◆ SOURCE DATA ◆
━━━━━━━━━━
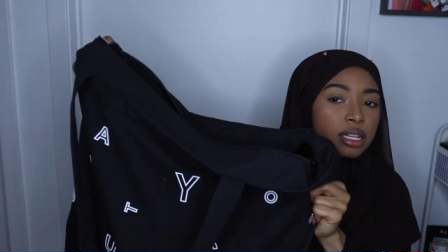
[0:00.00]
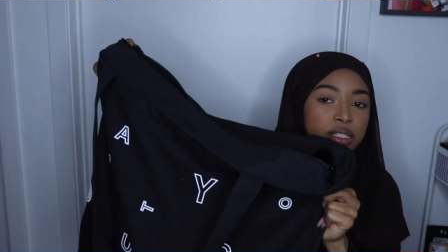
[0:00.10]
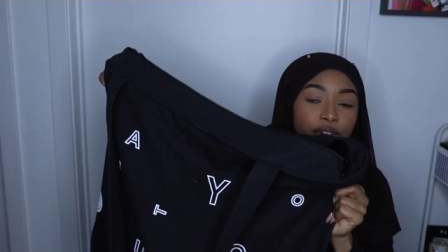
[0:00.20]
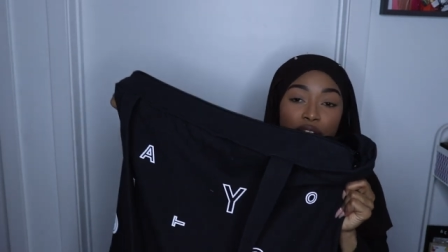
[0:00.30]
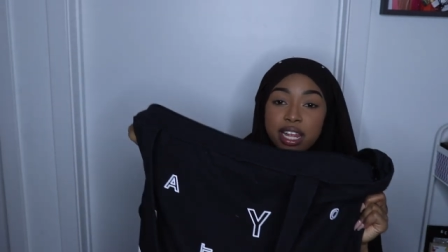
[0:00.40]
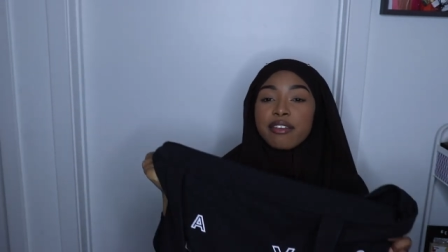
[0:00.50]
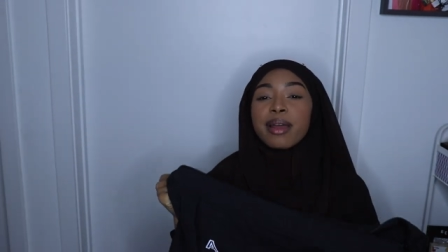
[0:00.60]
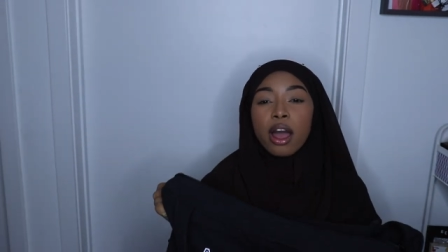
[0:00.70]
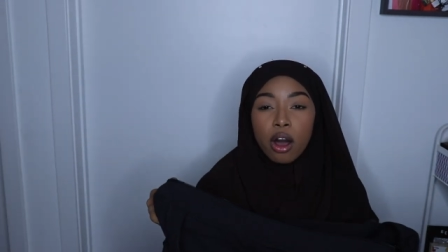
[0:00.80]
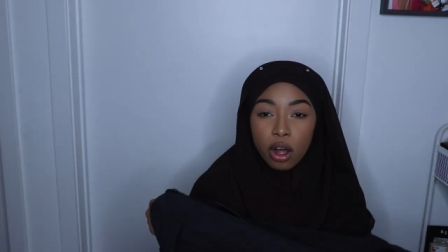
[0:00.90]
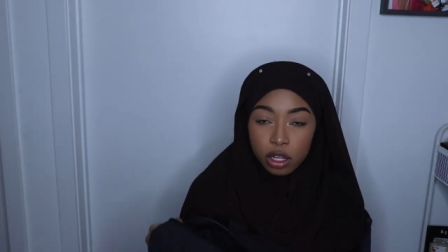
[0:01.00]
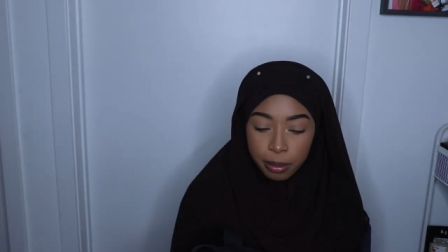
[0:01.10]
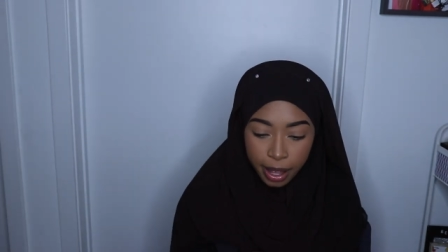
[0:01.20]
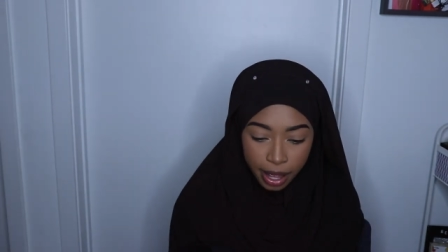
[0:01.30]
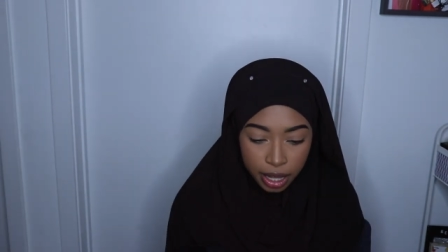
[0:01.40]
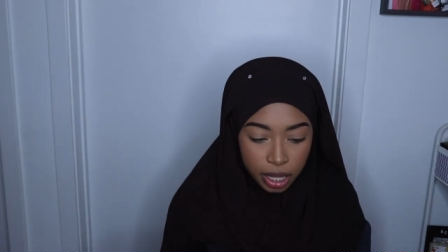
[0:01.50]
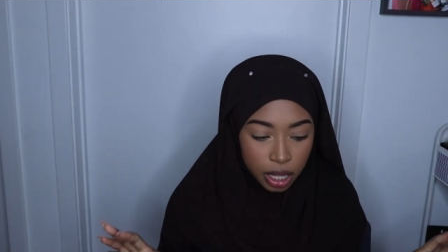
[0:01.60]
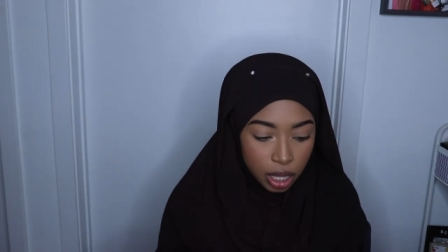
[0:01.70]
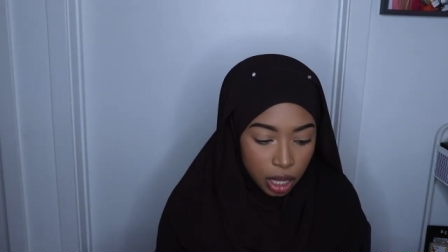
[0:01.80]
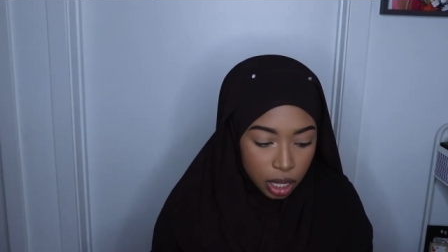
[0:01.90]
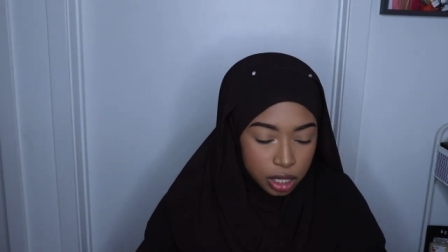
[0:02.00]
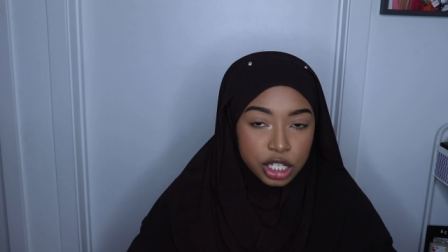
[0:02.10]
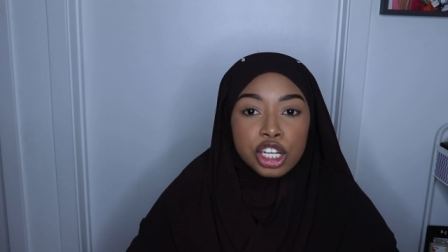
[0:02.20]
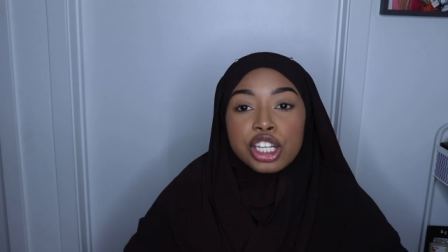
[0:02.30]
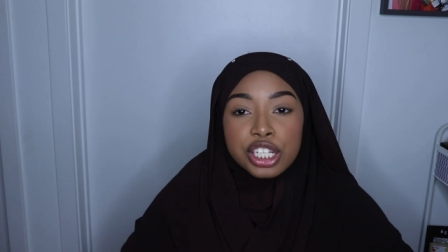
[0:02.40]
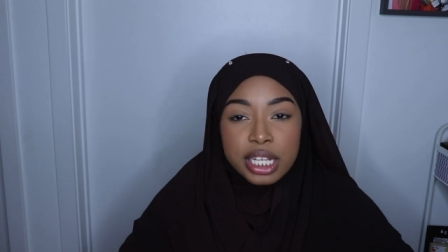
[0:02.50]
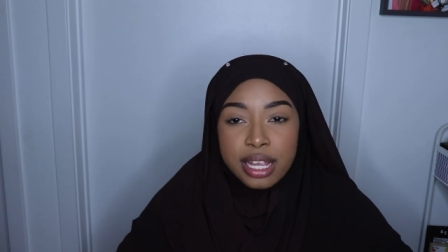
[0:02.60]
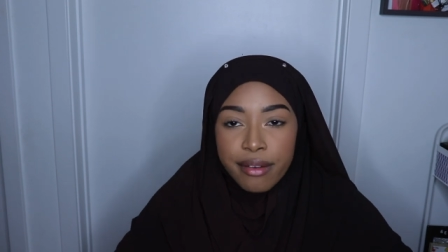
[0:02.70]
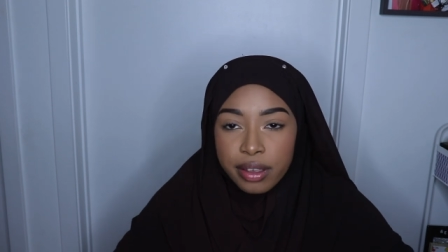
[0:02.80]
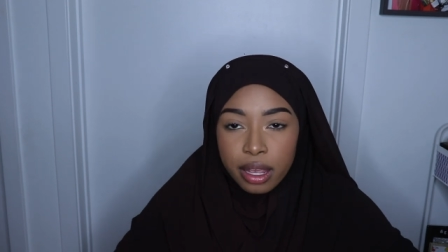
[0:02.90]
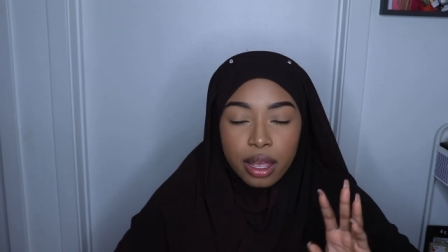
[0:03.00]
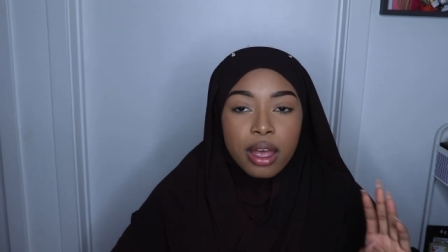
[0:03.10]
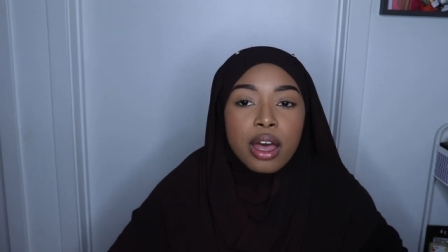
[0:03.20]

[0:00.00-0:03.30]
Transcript: So first I have my hauler bag. Ugh, she's heavy.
━━━━━━━━━━
◆ EXERCISE ◆
Drop the pictures and give every line above again exactly.

◆ REPLY TO THE TASK ◆
[0:00.00]
[0:00.10]
[0:00.20]
[0:00.30]
[0:00.40]
[0:00.50]
[0:00.60]
[0:00.70]
[0:00.80]
[0:00.90]
[0:01.00]
[0:01.10]
[0:01.20]
[0:01.30]
[0:01.40]
[0:01.50]
[0:01.60]
[0:01.70]
[0:01.80]
[0:01.90]
[0:02.00]
[0:02.10]
[0:02.20]
[0:02.30]
[0:02.40]
[0:02.50]
[0:02.60]
[0:02.70]
[0:02.80]
[0:02.90]
[0:03.00]
[0:03.10]
[0:03.20]

[0:00.00-0:03.30]
Transcript: So first I have my hauler bag. Ugh, she's heavy.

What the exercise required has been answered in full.